Plus, unlike new drugs, the effects of MDMA - at least as a recreational drug - have been heavily documented.
"The FDA knows more about MDMA than it will know about any other drug that it has ever approved or will ever approve," Doblin told Business Insider.
Because the drug has been illegal since 1985, though, most of the studies we have on it are either small and unreliable, inconclusive, or focused entirely on its negative effects.
What other scientists think of Doblin's plan
Some researchers who study antidepressants are interested to see MDMA-assisted psychotherapy for PTSD succeed one day.
For one thing, most of today's medications treat PTSD only by relieving some of its symptoms, they say. For another, FDA approval for MDMA doesn't seem as far-fetched as it sounds, so long as the people seeking approval are being pragmatic about it.
"Right now, psychological interventions are purely palliative [for PTSD]," Vanderbilt University psychiatry and psychology professor Steve Hollon, who's studied antidepressants and other treatments for PTSD, told Business Insider. "If there's something that can do better than what we do now ... we might as well try it out."
And when it comes to getting approval, the process could be more challenging for a nonprofit that's not as accustomed to FDA regulations as a big pharmaceutical company. Richard Shelton, a psychiatry and behavioral neurobiology professor at the University of Alabama at Birmingham told Business Insider that the biggest stumbling block to getting approval will be dealing with all these regulatory logistics.
"My biggest worry is that it's folks that don't have experience and just don't understand the complexity of getting through the FDA and DEA hurdles," he said.
The drug will also be very tightly controlled, if approved medically, by the DEA. Shelton said he guesses the drug will move from a schedule 1 (no accepted medical use, highly likely to be abused) drug to a schedule 2 (still high potential for abuse, but in the same category as painkillers like Vicodin and Oxycontin). This means the highly regulated drug will be a logistical challenge to keep it in stock.
"I'm interested to see if the average psychiatrist is going to be willing to do this," he said.
A different kind of drug company
Because MDMA was originally created in the early 1900s, it's no longer protected by a patent. A drug that's off patent can essentially be marketed by any company that wants to take the steps to make it. That means it's not as profitable as a new drug, which has patent protection for 20 years after being filed, meaning only the company with the patent can make the drug and set its own prices.

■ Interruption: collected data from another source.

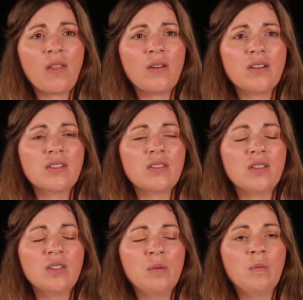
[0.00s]
that there is a
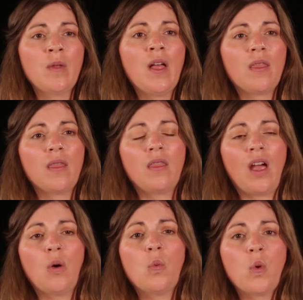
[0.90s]
system
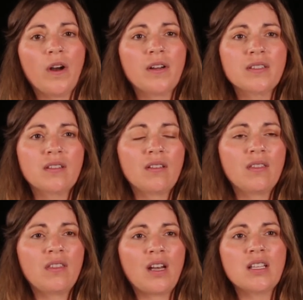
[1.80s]
that works,
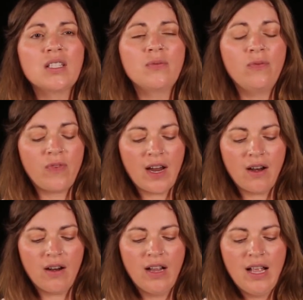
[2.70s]
that is
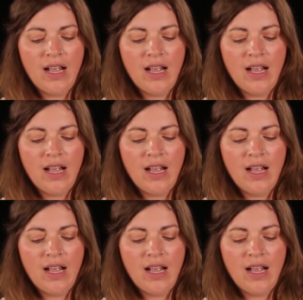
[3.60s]
fair,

With all the controversy surrounding price hikes on drugs that have gone off patent, Doblin's organization has a different plan for its off-patent MDMA research.

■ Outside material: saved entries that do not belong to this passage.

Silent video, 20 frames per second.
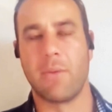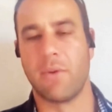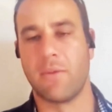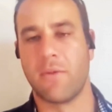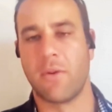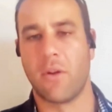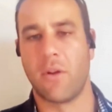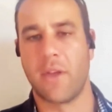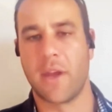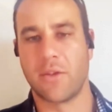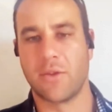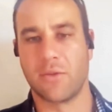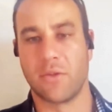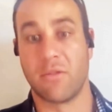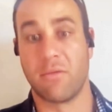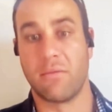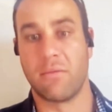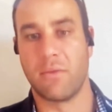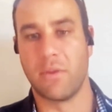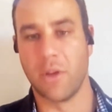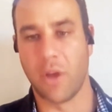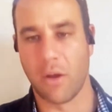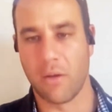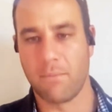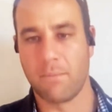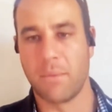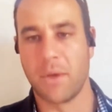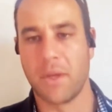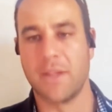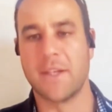we've got that sort of
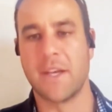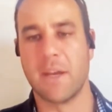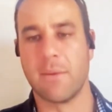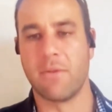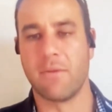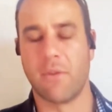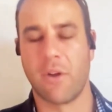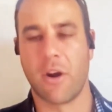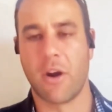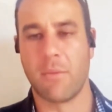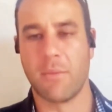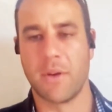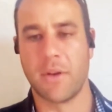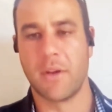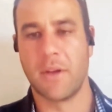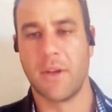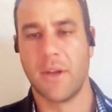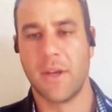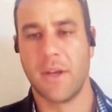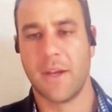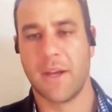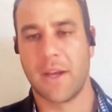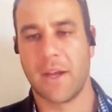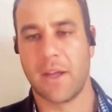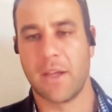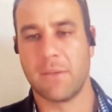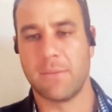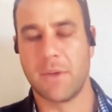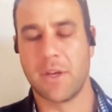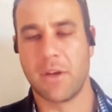big team environment
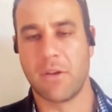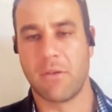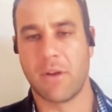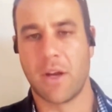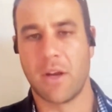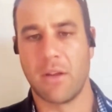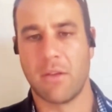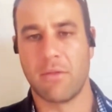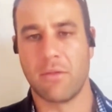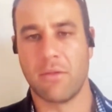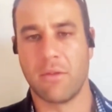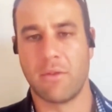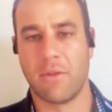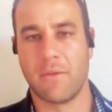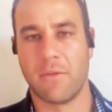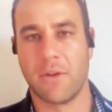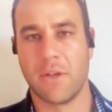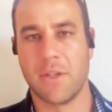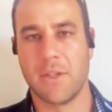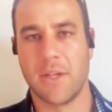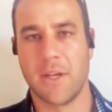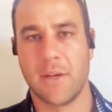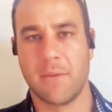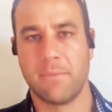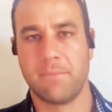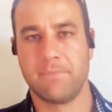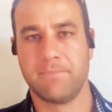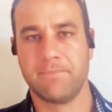that's been created through the referees now.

If the drug gets approval by the FDA, Doblin's organization, MAPS, will have about 6.5 years, he estimates, of data exclusivity before other companies could start making competing MDMA pills for MDMA-assisted psychotherapy for patients with PTSD.

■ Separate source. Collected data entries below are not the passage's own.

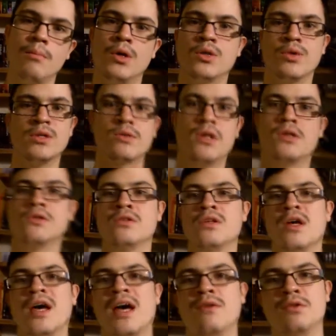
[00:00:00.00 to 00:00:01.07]
But which
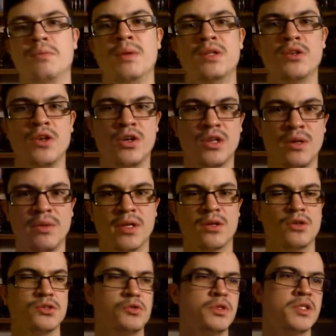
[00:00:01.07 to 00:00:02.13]
one have the better genre when it
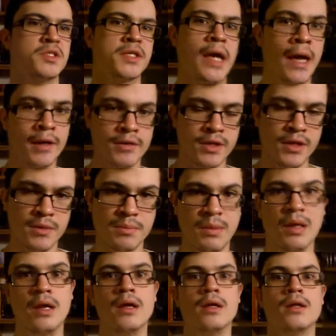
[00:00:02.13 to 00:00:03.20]
comes to this character?
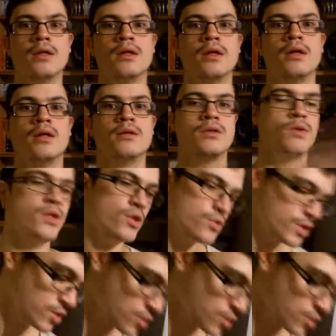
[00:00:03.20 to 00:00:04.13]
The winner of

And unlike a big pharmaceutical company that can afford to pay for expensive phase 3 trial, MAPS will have to do its best on a limited budget. But, if a bigger pharmaceutical company wants to step in and start running experiments of their own, Doblin said his organization is completely open to it. MDMA isn't much of a draw to pharmaceutical companies that rarely delve into psychotherapy, off-patent drug development, or currently illegal drugs.
"If the big pharma companies want to do this, we'll help them," he said.